*** Opening of DATA ***

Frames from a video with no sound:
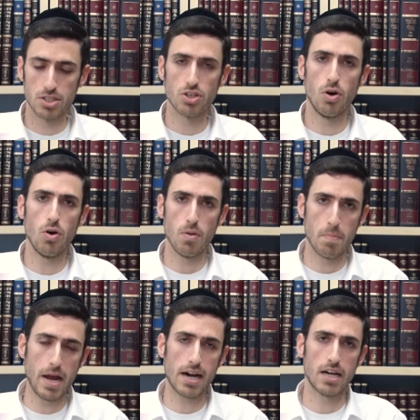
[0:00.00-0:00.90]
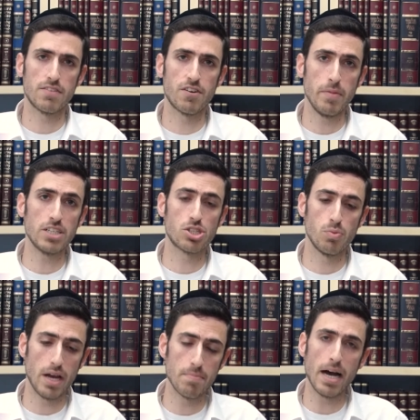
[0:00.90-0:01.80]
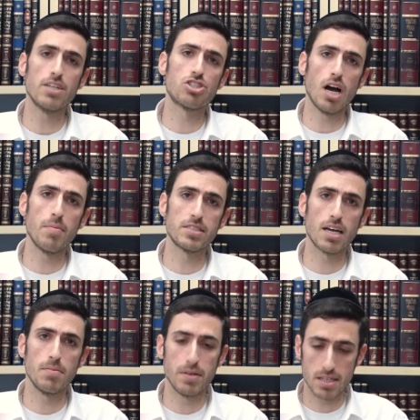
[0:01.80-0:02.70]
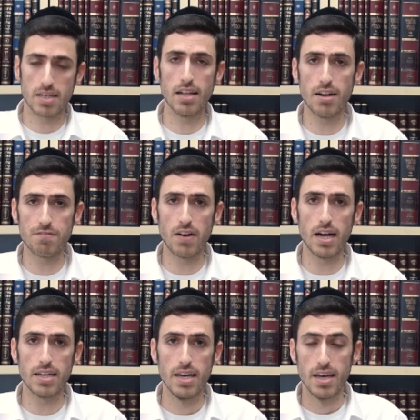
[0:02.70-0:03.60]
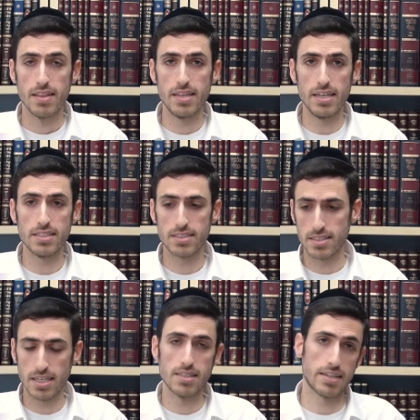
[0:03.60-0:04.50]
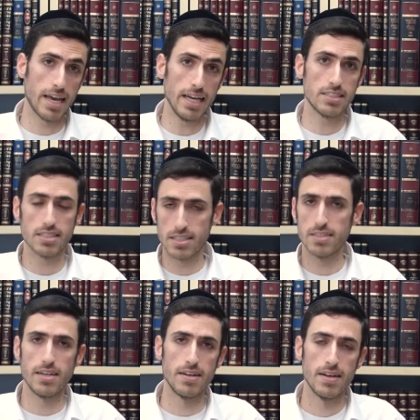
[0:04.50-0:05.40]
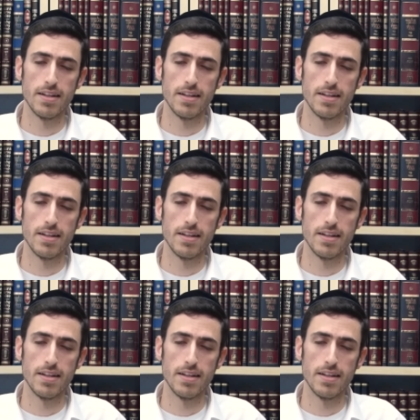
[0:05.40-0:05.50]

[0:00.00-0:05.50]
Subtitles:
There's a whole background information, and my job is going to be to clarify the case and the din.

*** Close of DATA ***

PROBLEM REQUIREMENTS
The data above must be reproduced exactly, without any of its pictures.

RESPONSE AREA
Frames from a video with no sound:
[0:00.00-0:00.90]
[0:00.90-0:01.80]
[0:01.80-0:02.70]
[0:02.70-0:03.60]
[0:03.60-0:04.50]
[0:04.50-0:05.40]
[0:05.40-0:05.50]

[0:00.00-0:05.50]
Subtitles:
There's a whole background information, and my job is going to be to clarify the case and the din.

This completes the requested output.